-- ABOUT THIS TASK --
Your output consists solely of the lines from the one that contains "[0:02.00-0:03.00]" to the end of the material, each reproduced exactly; pictures do not belong in it.

-- EXCERPTED DATA --
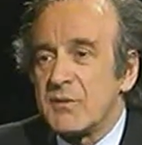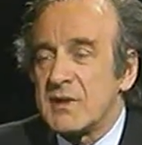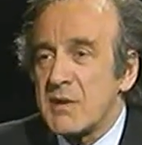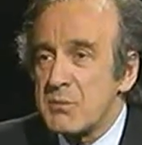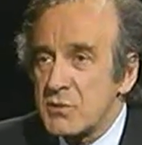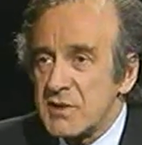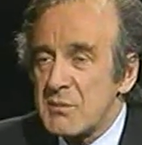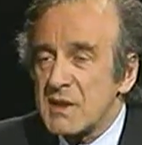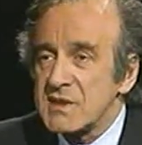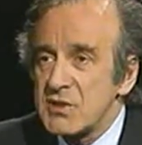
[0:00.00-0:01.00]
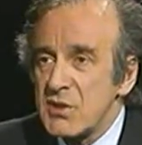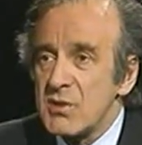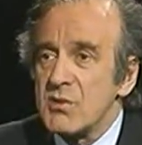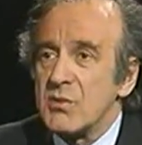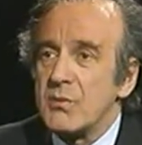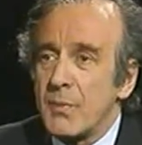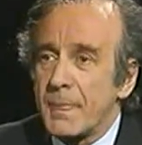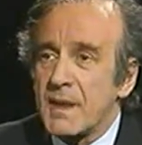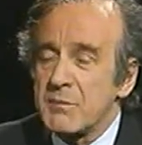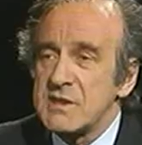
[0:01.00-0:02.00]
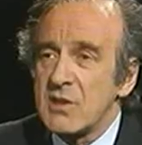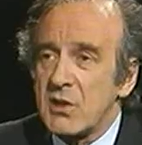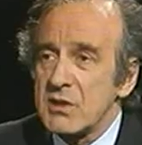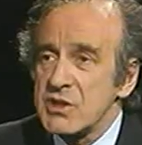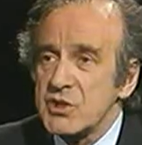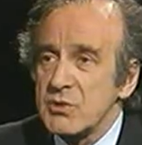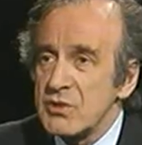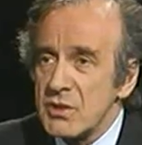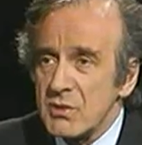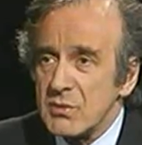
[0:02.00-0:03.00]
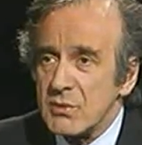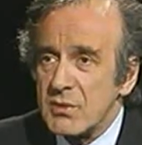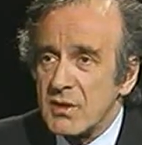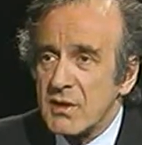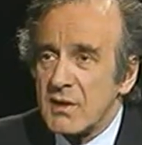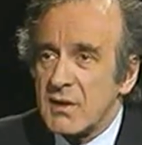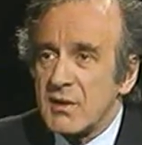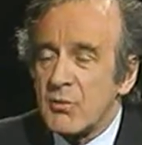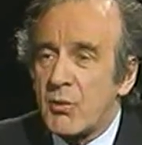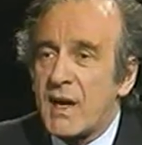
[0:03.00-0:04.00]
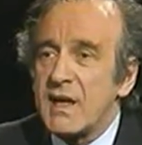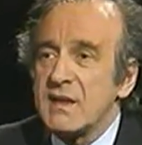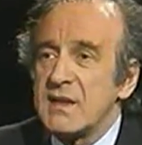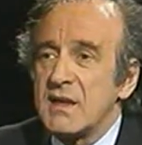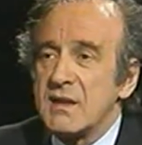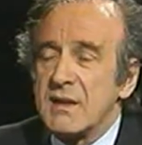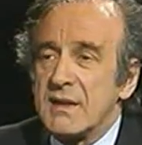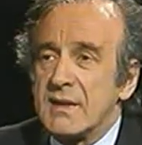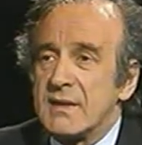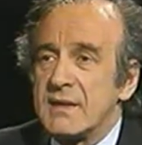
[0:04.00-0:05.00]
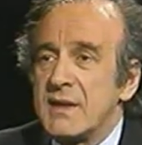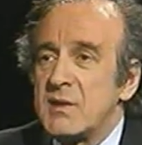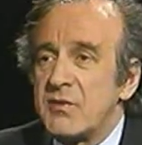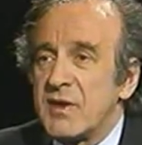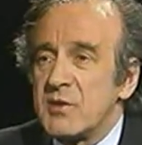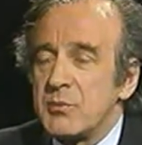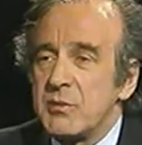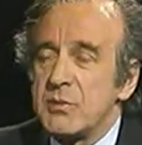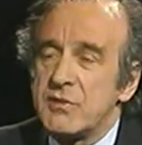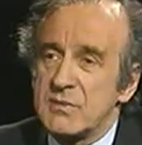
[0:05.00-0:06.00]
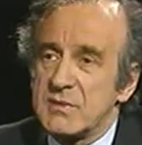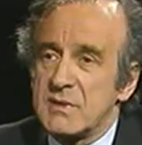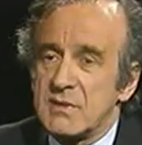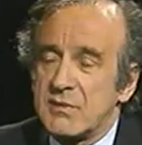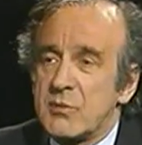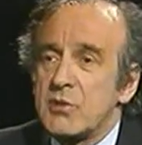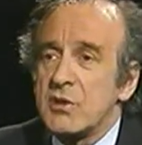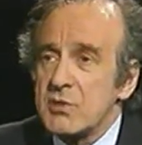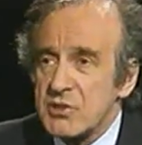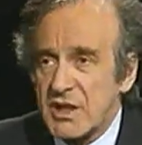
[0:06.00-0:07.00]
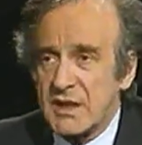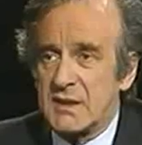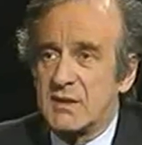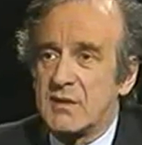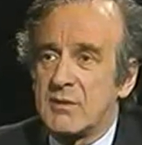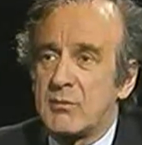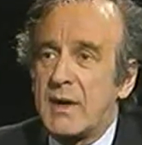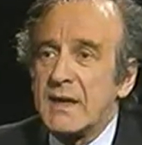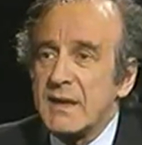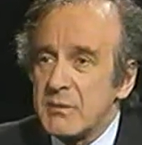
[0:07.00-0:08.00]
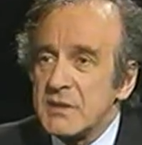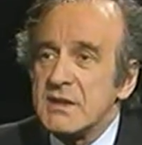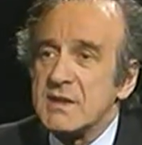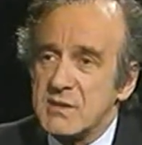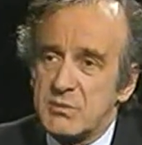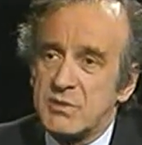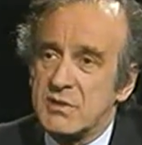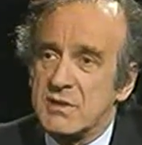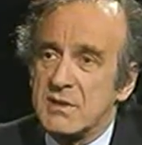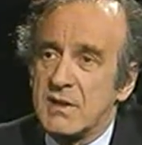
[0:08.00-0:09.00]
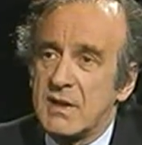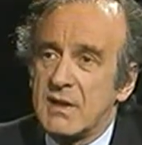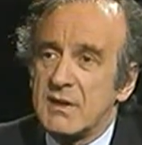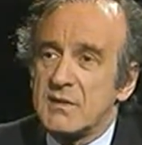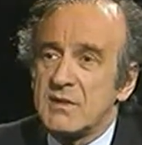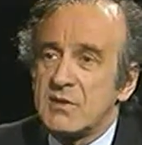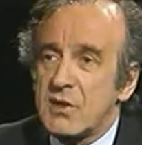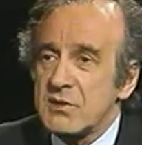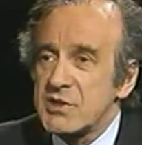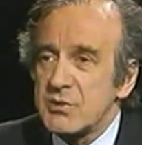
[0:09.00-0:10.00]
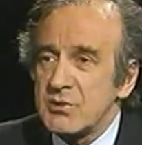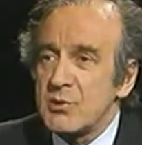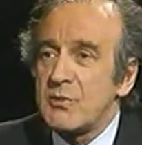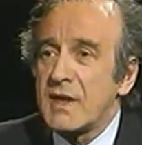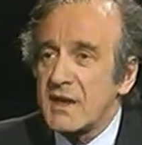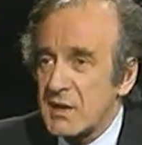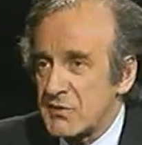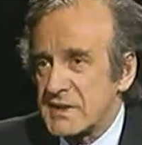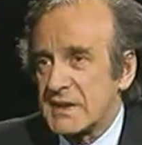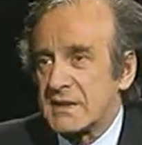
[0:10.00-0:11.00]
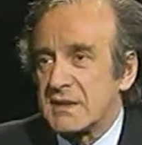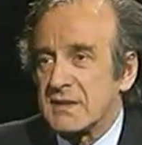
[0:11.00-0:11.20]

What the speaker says: They must know, that means the lawyers should know why they defend people from going to jail, why liberty is important. The doctors should know why life is sacred.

-- ANSWER FOR THIS EXERCISE --
[0:02.00-0:03.00]
[0:03.00-0:04.00]
[0:04.00-0:05.00]
[0:05.00-0:06.00]
[0:06.00-0:07.00]
[0:07.00-0:08.00]
[0:08.00-0:09.00]
[0:09.00-0:10.00]
[0:10.00-0:11.00]
[0:11.00-0:11.20]

What the speaker says: They must know, that means the lawyers should know why they defend people from going to jail, why liberty is important. The doctors should know why life is sacred.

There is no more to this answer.